It seems the general assumptions of M3 Ultra vs M4 Max are being made primarily on the Geekbench 6 results. There is no arguing that while the M4 is indeed a faster chip than the M3, digging a little deeper into the single- and multi-core results start to paint a slightly different picture when it comes to applying those benchmarks to Logic.
1. For single-core, the often mentioned speed increase of ~23% is due in part to the three sub-tests in the single-core Geekbench 6 tests that utilize SME. As the M3 doesn’t have SME, those results skew the overall average for the M4. One test in particular, “object detection”, is over 200% better on the M4. When you remove the 3 tests from the average, the results are closer to an aggregate ~12% over the M3.
SME is used for on-device object detection, photo library classification, and background, especially in
mobile:
- Photo capture: face recognition, scene recognition, object tracking
- Security: facial recognition
- Videoconferencing: background blur, object detection
- Photo library classification
- Apple's "remove background" feature
Why is this important when deciding on a machine for Logic? Because none of those use cases are relevant to Logic nor other audio applications. Great for finding that pic of your dog in photo library, but not relevant for Logic.
When looking at some of the Photoshop CPU only benchmark tests, such as from Artisright, the M4 Max is faster but only by a smaller margin in line with the generational step from M3 to M4, not a 25% increases as the Geekbench 6 results show, as SME is not at play there.
2. Conversely, for the multi-core Geekbench 6 benchmark, the real number is actually much higher than the 8% difference for the M3 Ultra over the M4 Max. The Geekbench 6 multi-core test has already been determined to be inaccurate, as Geekbench 6 is not built to test large core counts properly…

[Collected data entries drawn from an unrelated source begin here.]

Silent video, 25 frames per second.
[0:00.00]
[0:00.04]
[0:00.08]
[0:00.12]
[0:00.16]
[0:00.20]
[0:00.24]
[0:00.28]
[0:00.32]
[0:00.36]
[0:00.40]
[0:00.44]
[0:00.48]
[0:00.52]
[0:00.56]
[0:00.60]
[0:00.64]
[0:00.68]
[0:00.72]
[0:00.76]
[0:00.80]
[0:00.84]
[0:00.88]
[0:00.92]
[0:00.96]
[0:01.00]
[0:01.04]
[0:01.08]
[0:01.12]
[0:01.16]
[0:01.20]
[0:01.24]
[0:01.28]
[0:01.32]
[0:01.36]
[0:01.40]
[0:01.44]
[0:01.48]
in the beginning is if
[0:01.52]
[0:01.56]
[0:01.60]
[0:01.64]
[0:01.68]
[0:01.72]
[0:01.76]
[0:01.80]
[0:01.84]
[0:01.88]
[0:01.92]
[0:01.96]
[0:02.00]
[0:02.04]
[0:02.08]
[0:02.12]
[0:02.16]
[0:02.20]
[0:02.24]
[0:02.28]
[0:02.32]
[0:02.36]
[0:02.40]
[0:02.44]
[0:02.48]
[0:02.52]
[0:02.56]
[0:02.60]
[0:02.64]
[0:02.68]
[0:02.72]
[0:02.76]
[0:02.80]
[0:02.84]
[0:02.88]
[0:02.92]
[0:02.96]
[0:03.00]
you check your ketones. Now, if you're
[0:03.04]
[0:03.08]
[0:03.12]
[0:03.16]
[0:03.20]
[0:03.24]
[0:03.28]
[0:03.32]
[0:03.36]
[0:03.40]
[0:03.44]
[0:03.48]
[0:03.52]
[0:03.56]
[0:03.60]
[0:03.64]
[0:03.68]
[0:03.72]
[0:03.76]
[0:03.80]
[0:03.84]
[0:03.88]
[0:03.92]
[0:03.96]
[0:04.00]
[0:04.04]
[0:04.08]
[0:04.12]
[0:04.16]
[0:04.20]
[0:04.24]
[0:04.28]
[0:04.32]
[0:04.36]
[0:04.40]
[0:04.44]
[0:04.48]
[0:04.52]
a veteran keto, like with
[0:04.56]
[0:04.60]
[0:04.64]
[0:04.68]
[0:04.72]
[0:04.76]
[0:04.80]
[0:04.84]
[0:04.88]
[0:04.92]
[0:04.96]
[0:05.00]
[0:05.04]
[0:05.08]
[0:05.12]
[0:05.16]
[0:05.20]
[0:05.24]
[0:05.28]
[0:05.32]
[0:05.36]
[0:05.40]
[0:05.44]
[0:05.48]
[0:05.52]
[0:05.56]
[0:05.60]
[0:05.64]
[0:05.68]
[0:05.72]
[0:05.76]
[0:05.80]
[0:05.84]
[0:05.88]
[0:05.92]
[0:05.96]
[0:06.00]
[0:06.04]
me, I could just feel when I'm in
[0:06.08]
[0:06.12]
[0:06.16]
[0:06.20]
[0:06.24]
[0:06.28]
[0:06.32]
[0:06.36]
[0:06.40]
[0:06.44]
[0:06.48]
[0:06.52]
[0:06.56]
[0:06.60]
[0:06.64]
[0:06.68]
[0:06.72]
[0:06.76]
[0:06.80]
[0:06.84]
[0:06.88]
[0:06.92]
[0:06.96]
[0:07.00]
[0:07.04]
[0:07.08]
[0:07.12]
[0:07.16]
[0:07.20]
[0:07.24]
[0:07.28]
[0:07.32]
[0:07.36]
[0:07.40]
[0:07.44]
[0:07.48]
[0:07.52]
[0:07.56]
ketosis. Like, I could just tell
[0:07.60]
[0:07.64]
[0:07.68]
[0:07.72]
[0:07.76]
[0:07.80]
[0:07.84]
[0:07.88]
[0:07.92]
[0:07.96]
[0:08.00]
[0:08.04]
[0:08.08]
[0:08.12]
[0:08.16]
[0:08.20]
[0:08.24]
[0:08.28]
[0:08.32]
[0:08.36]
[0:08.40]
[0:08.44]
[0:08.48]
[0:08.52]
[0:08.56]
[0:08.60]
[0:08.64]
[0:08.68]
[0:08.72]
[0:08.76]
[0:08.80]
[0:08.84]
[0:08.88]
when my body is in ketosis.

Don’t trust those early Geekbench M3 Ultra benchmarks just yet
Most real world multi-core benchmarks, in video for example, are showing ~40% gains. The Music-Prod Logic benchmark track score of 552 tracks is also an indication that the gain is more than +8% over the M4 Max.
Again, while the M4 is indeed a faster chip, the real world benefit when it comes to Logic should not be interpreted solely from the synthetic Geekbench 6 results. The often cited +25% single-core advantage for the M4 Max and and only +8% multi-core advantage for the M3 Ultra shouldn’t be accepted blindly.
For the purposes of deciding on either the M3 Ultra or M4 Max machine for Logic, those number are probably closer to +12% single-core M4 Max and +40% multi-core M3 Ultra when you take SME out of the equation and look at Geekbench’s inability to properly test large core counts.